## WORK ORDER
Copy exactly, beginning with the line holding "[00:01:08.13]" and ending with the final line of the data beneath this task; copy nothing else, and leave out every picture.

*** SUPPLIED ENTRIES ***

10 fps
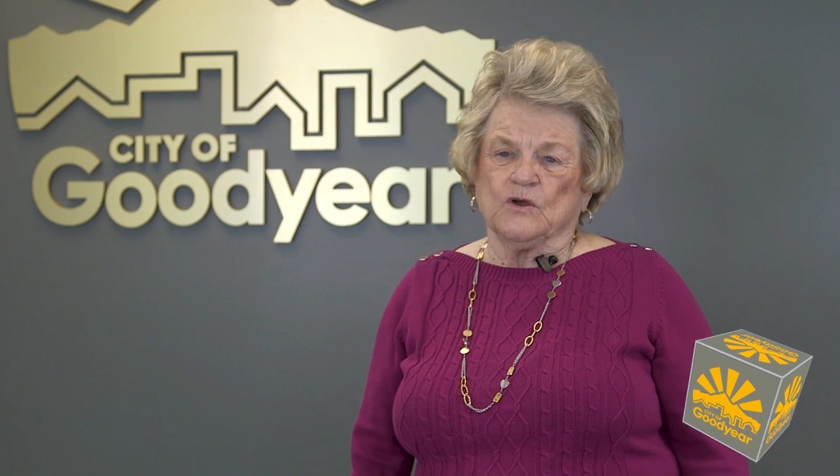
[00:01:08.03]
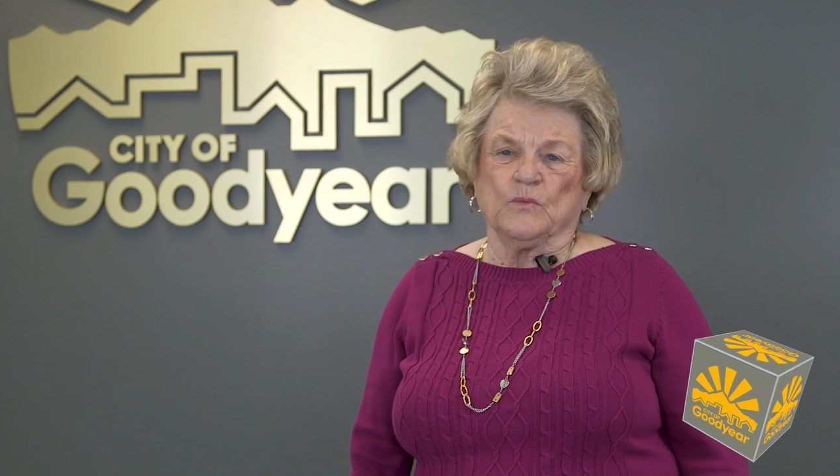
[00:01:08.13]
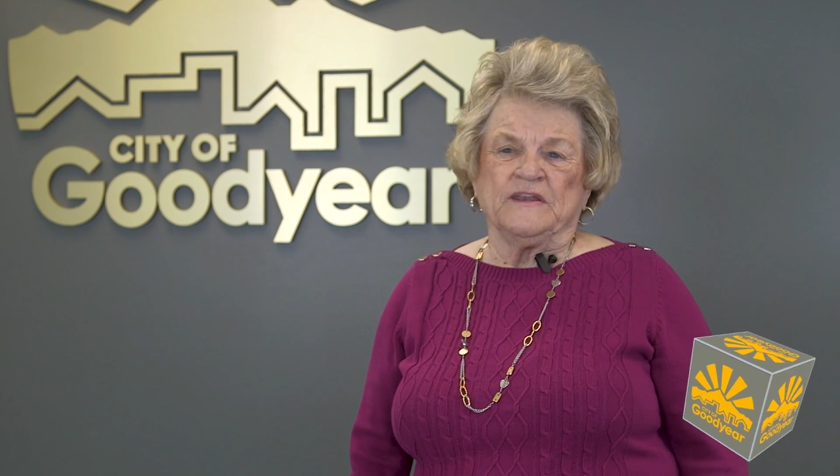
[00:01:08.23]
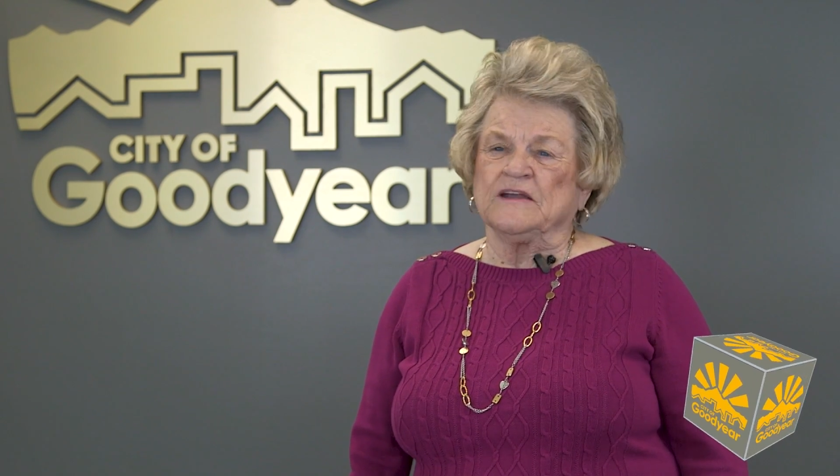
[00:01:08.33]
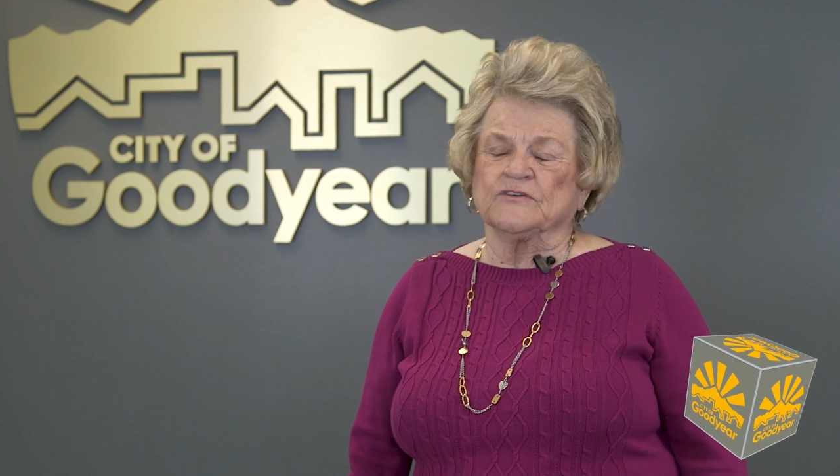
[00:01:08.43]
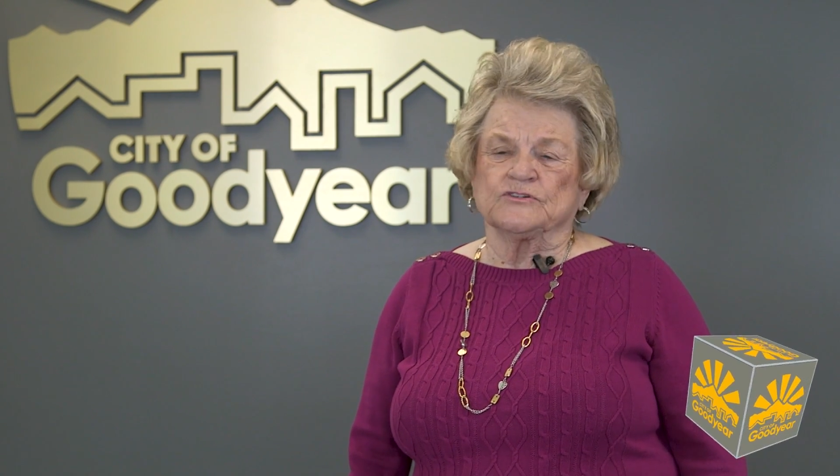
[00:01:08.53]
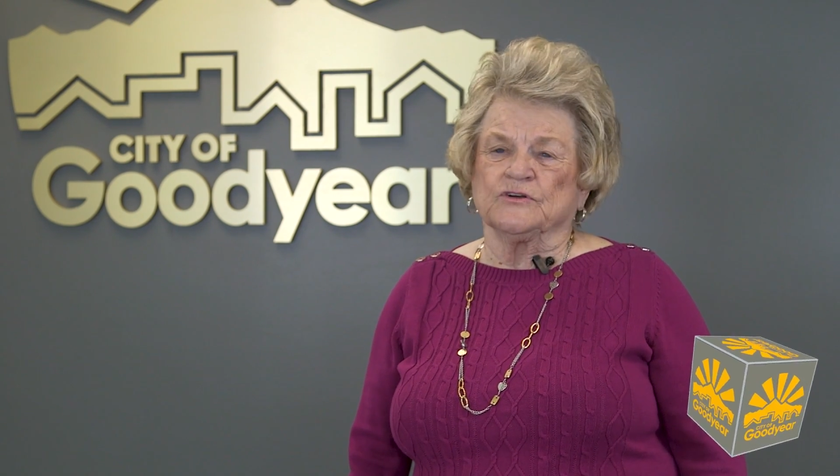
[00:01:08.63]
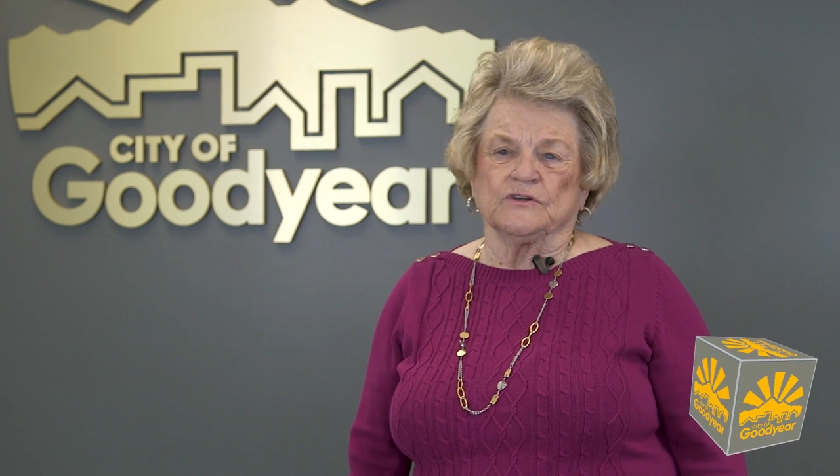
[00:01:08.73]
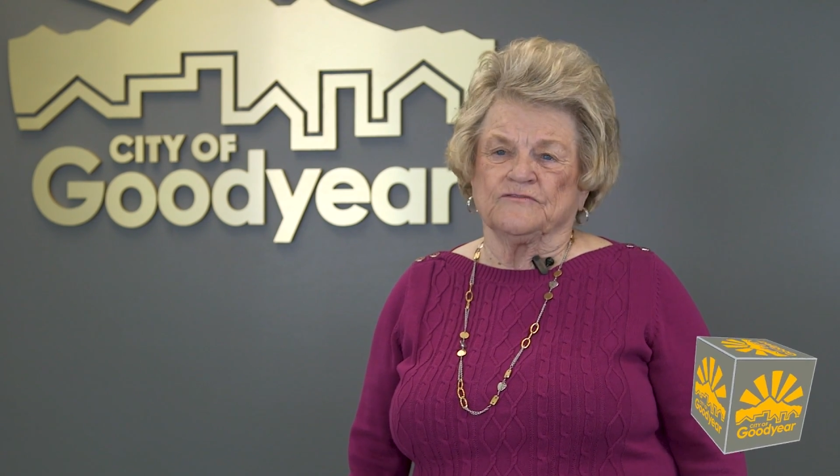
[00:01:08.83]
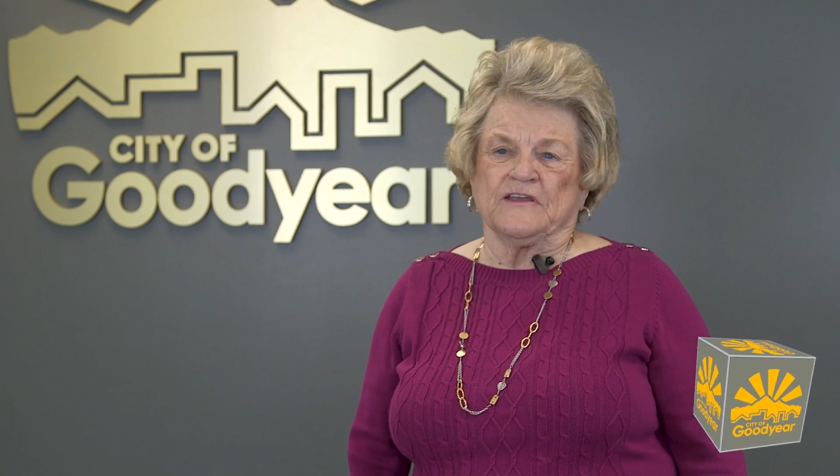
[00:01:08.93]
We never
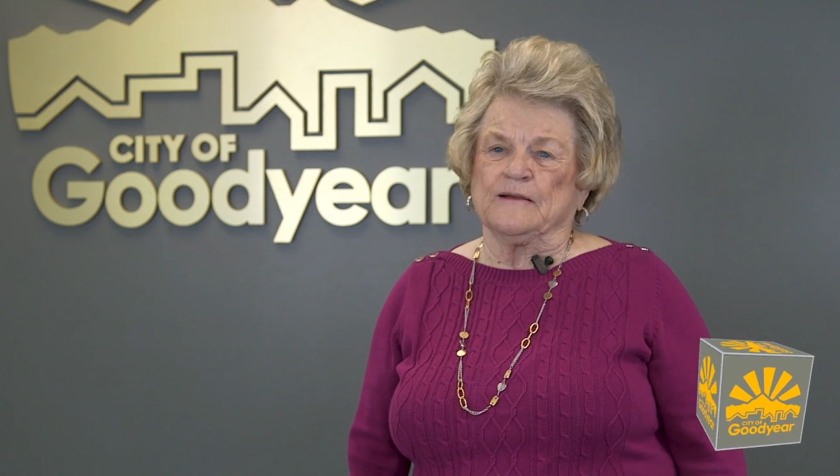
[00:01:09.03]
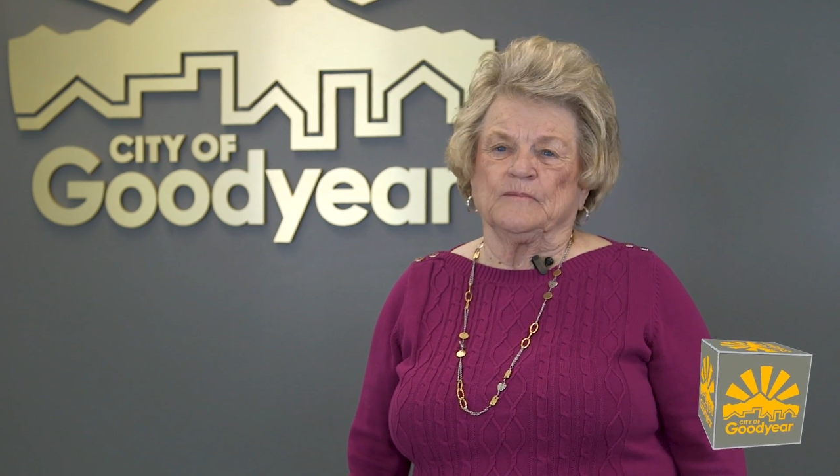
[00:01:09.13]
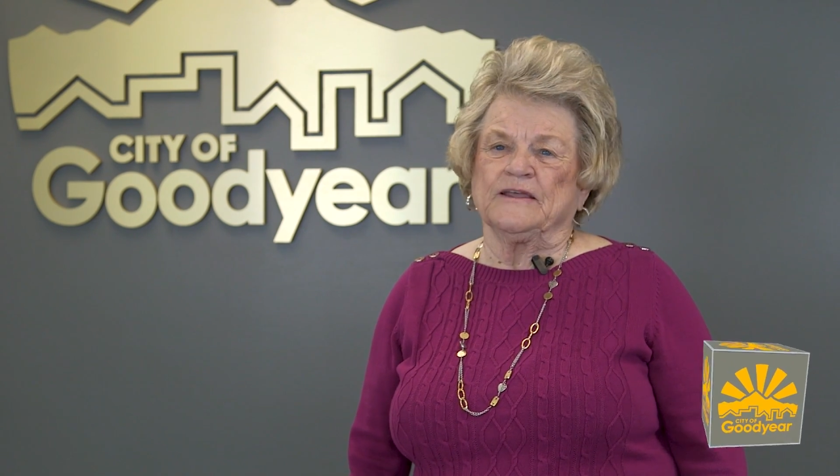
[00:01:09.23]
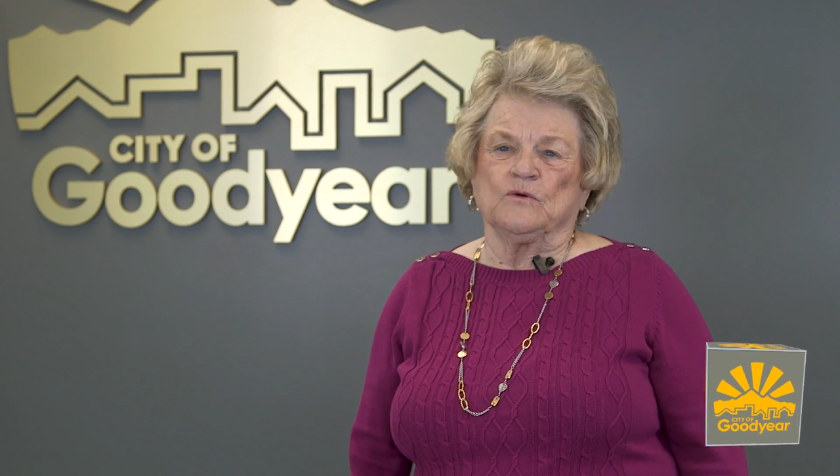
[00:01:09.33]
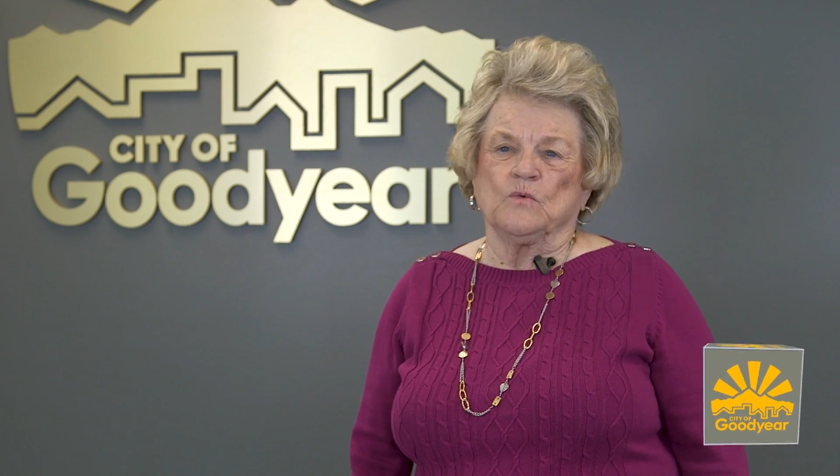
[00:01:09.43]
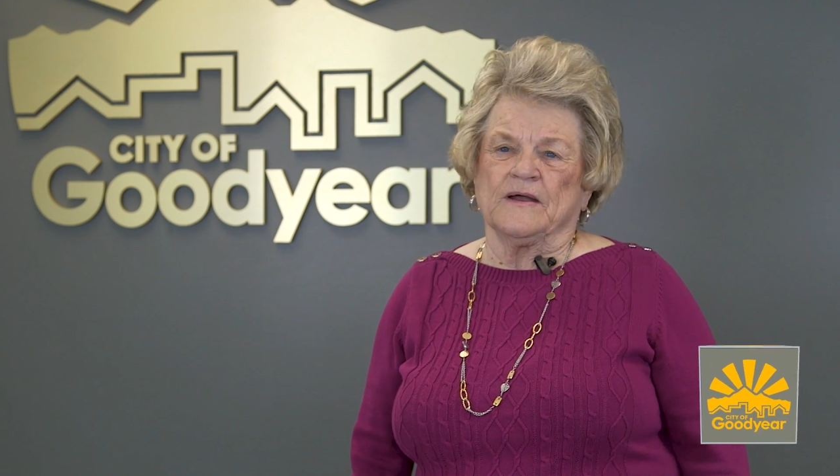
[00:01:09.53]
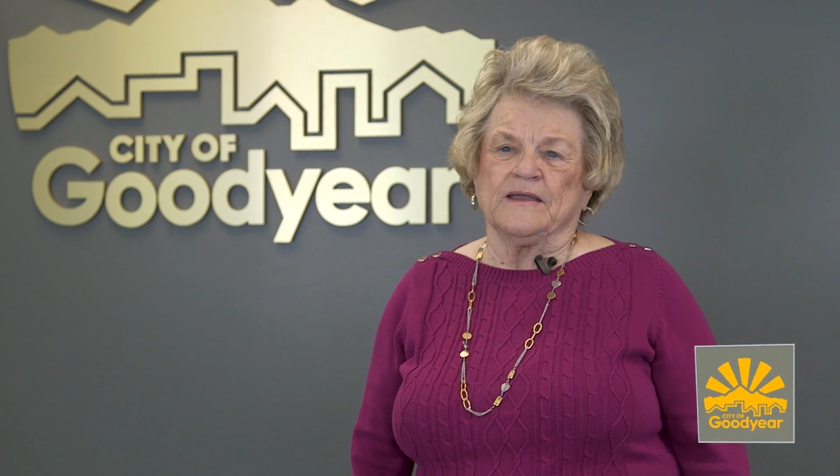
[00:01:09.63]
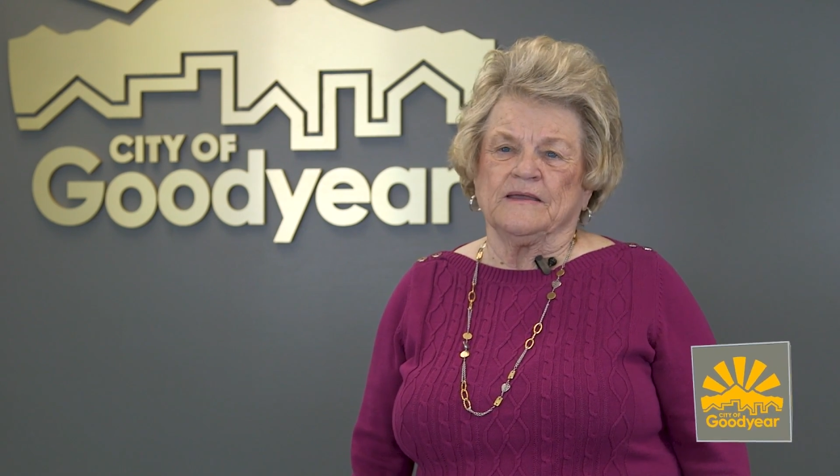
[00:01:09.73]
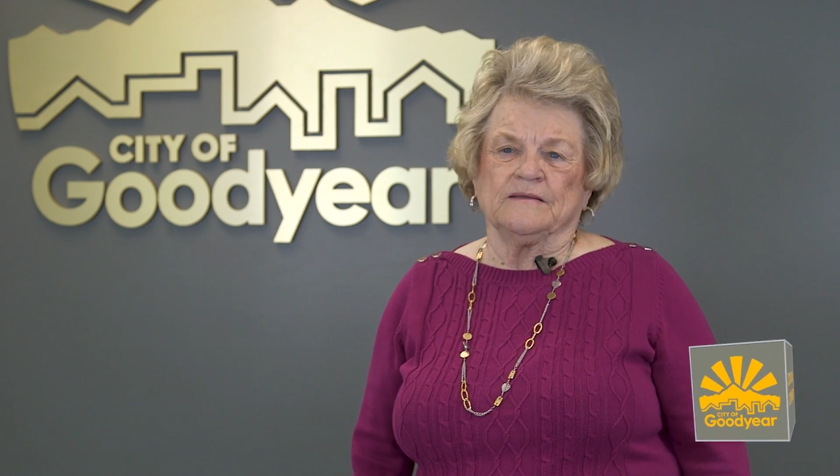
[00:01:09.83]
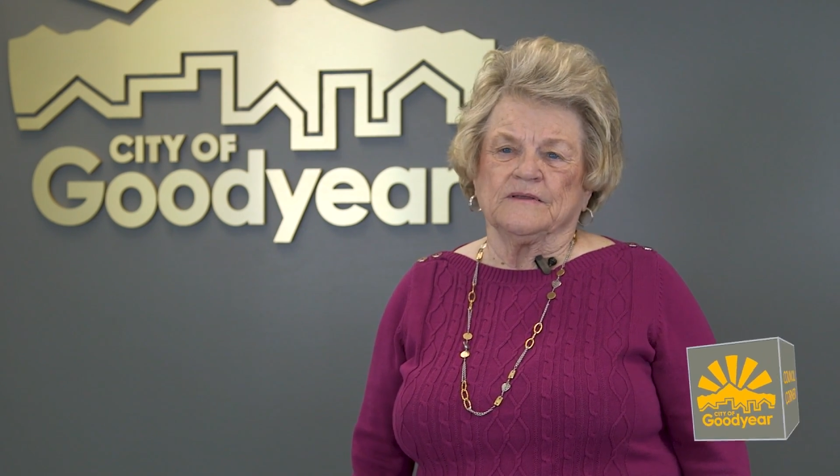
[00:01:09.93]
turn a family
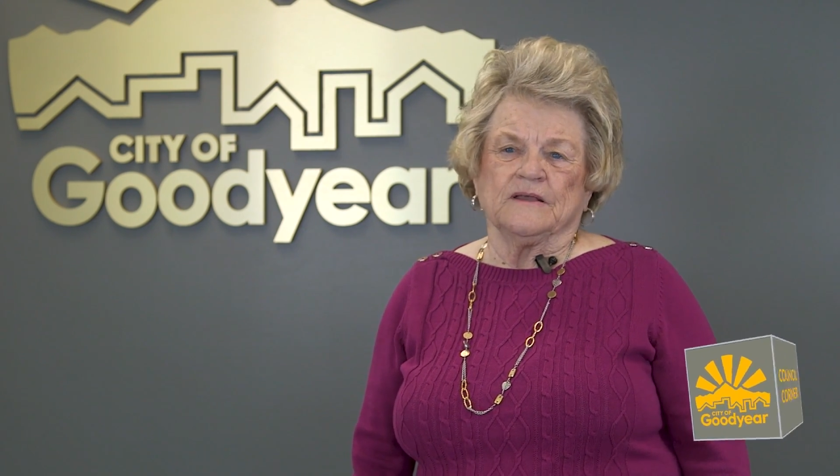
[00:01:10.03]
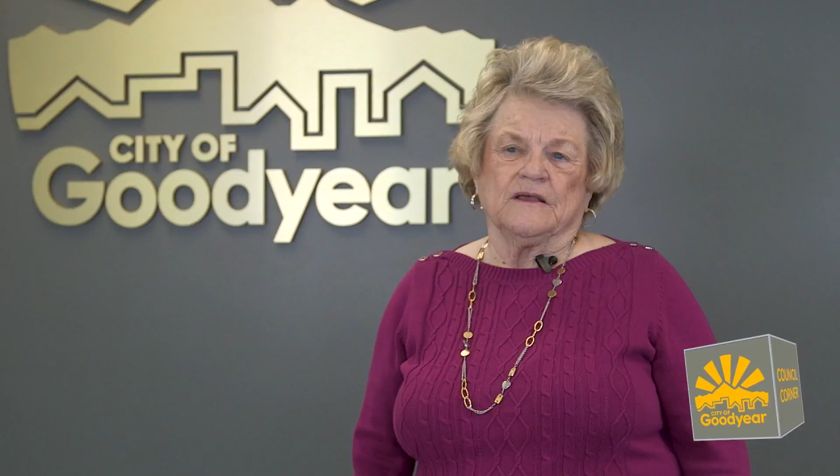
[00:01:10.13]
away.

*** End of SUPPLIED ENTRIES ***

## OUTPUT FOR THIS TASK
[00:01:08.13]
[00:01:08.23]
[00:01:08.33]
[00:01:08.43]
[00:01:08.53]
[00:01:08.63]
[00:01:08.73]
[00:01:08.83]
[00:01:08.93]
We never
[00:01:09.03]
[00:01:09.13]
[00:01:09.23]
[00:01:09.33]
[00:01:09.43]
[00:01:09.53]
[00:01:09.63]
[00:01:09.73]
[00:01:09.83]
[00:01:09.93]
turn a family
[00:01:10.03]
[00:01:10.13]
away.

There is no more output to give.